Please copy exactly the line that contains "[5.00-6.00s]" and every line after it through the end of the records, leaving the pictures out.

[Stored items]
---
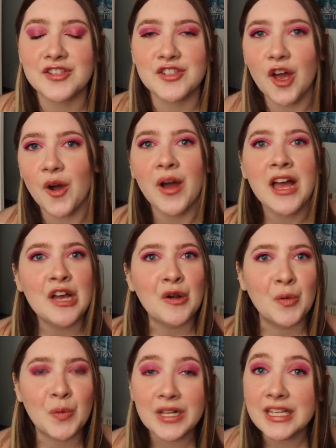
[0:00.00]
So
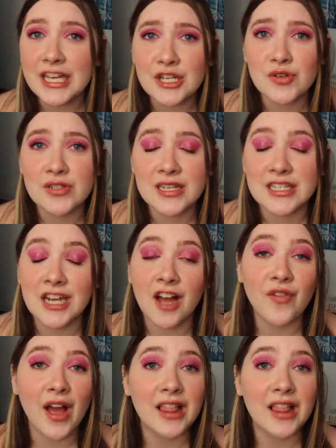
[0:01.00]
really interesting stuff.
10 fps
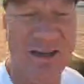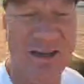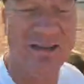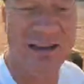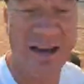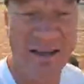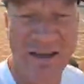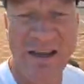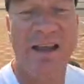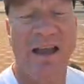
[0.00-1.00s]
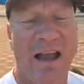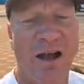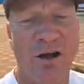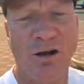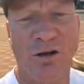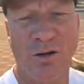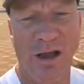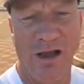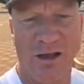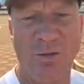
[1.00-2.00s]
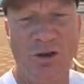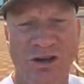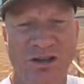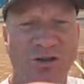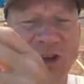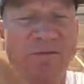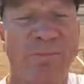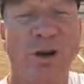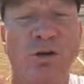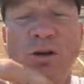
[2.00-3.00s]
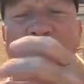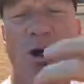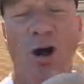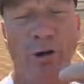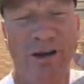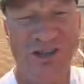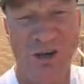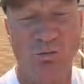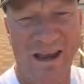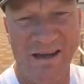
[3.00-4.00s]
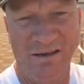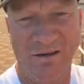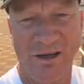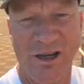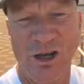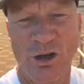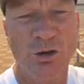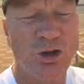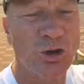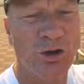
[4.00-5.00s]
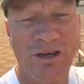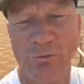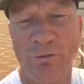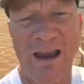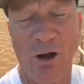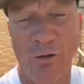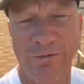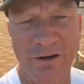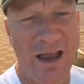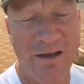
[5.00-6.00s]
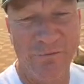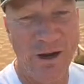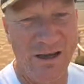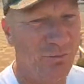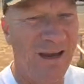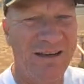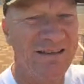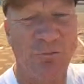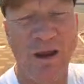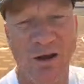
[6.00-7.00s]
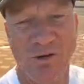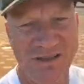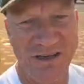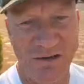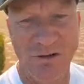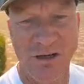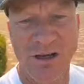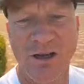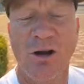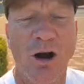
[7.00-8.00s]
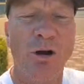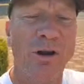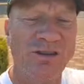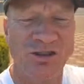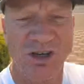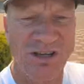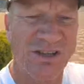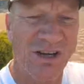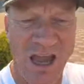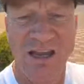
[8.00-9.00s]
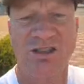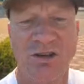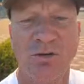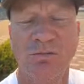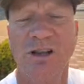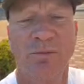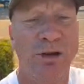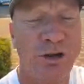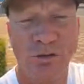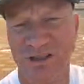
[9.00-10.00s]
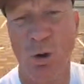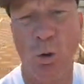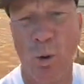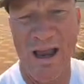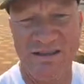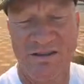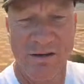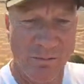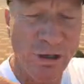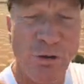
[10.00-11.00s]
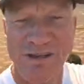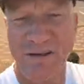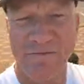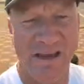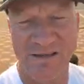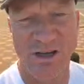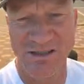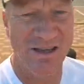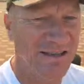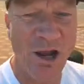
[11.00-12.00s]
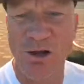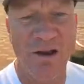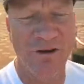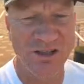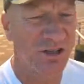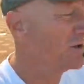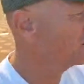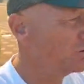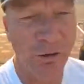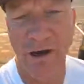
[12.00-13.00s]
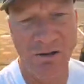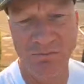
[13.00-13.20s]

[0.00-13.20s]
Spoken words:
lot inside our community. You should have blue, orange and red. You shouldn't often have red. Red is a rarity. Orange is occasional. Blue is always. Blue is investment. There's no leverage. You're in.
---
## Problem solution
[5.00-6.00s]
[6.00-7.00s]
[7.00-8.00s]
[8.00-9.00s]
[9.00-10.00s]
[10.00-11.00s]
[11.00-12.00s]
[12.00-13.00s]
[13.00-13.20s]

[0.00-13.20s]
Spoken words:
lot inside our community. You should have blue, orange and red. You shouldn't often have red. Red is a rarity. Orange is occasional. Blue is always. Blue is investment. There's no leverage. You're in.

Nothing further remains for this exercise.